Pour le troisième jour du colloque national, le 22 janvier 1986, les participants sont répartis en collèges selon diverses thématiques telles que ”la pratique de la relecture de vie”, ”l'épanouissement personnel permet-il une attention au collectif ?”, ”la place de l'Évangile dans la démarche d'évangélisation”, ”les chances pour un jeune d'être évangélisé”. Or, au terme des échanges, la commission épiscopale convient des limites d'un tel rassemblement. Les mouvements manifestent leur méfiance à l'égard de l'épiscopat. ”Un reproche souriant a été signifié aux évêques pour leur relatif silence. Et, dans les couloirs, ce sont les jeunes qui ont cru percevoir, chez les évêques, une certaine ”inquiétude”!”, relève ainsi Mgr Cornet 624 . Autre limite de l'entreprise relevée par le président de la commission : la faiblesse de l'investigation entreprise sur le terrain de la culture nouvelle chez les jeunes. ”Si parfois, au cours du colloque, certains propos d'évêques ou de participants plus adultes, revêtaient une coloration dubitative, voire pessimiste, très vite la note de confiance et d'espérance était lancée par les mouvements : ”Les jeunes sont capables de foi”” 625 .
‘Les divergences les plus profondes ne sont pas l'objet de débats théoriques.
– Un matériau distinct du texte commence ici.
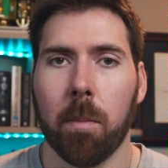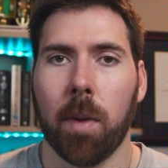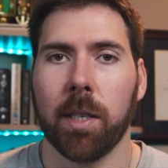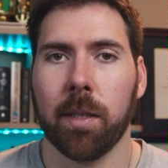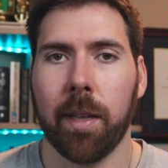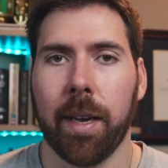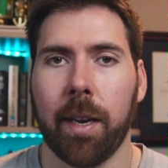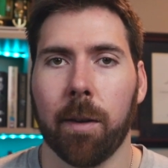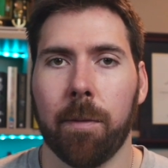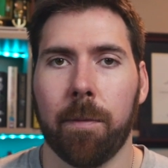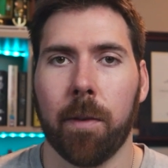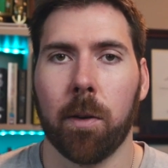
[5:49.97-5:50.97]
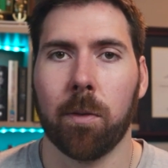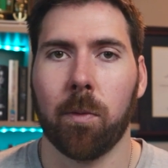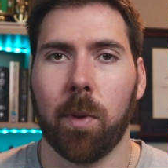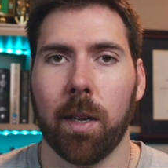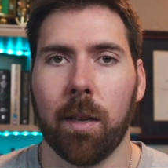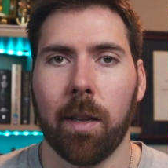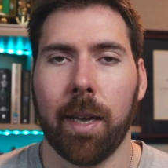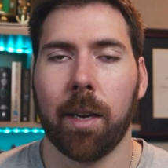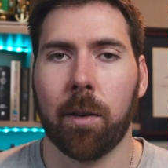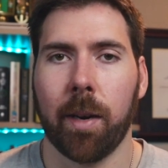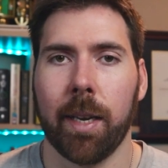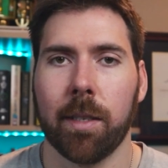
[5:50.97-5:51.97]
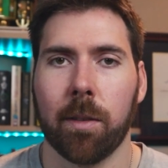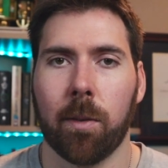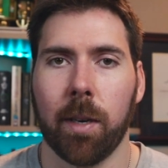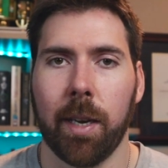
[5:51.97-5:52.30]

much like your phone will increase or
Elles ont, cependant, été approchées par l'examen de questions comme celles de la ”relecture” ou de la ”révision de vie”. La même approche a été tentée sur ”le rôle de l'Évangile” dans la vie des militants et dans la responsabilité d'évangéliser. La tension entre vie personnelle et collective n'a pas échappé à la sagacité des participants. ’Comme Mgr Cornet, Mgr Taverdet se félicite que le colloque national des mouvements catholiques de jeunes ait permis de solder les querelles idéologiques de la décennie 1970. Comme pour être sûr d'avoir définitivement clos l'ère du tout politique, l'évêque de Langres récuse toute démarche idéologique dans l'Église. Désigné comme consubstantielle au totalitarisme, stade ultime des idéologies, le moindre débat idéologique est discrédité au sein de l’église. Il ne s'agit d'entretenir une nostalgie de l'ère du conflit attribué aux années post-1968. Prière et célébrations sont par ailleurs convoquées par le père Taverdet comme attributs indispensables à toute pastorale, même fondée sur l'action 626 .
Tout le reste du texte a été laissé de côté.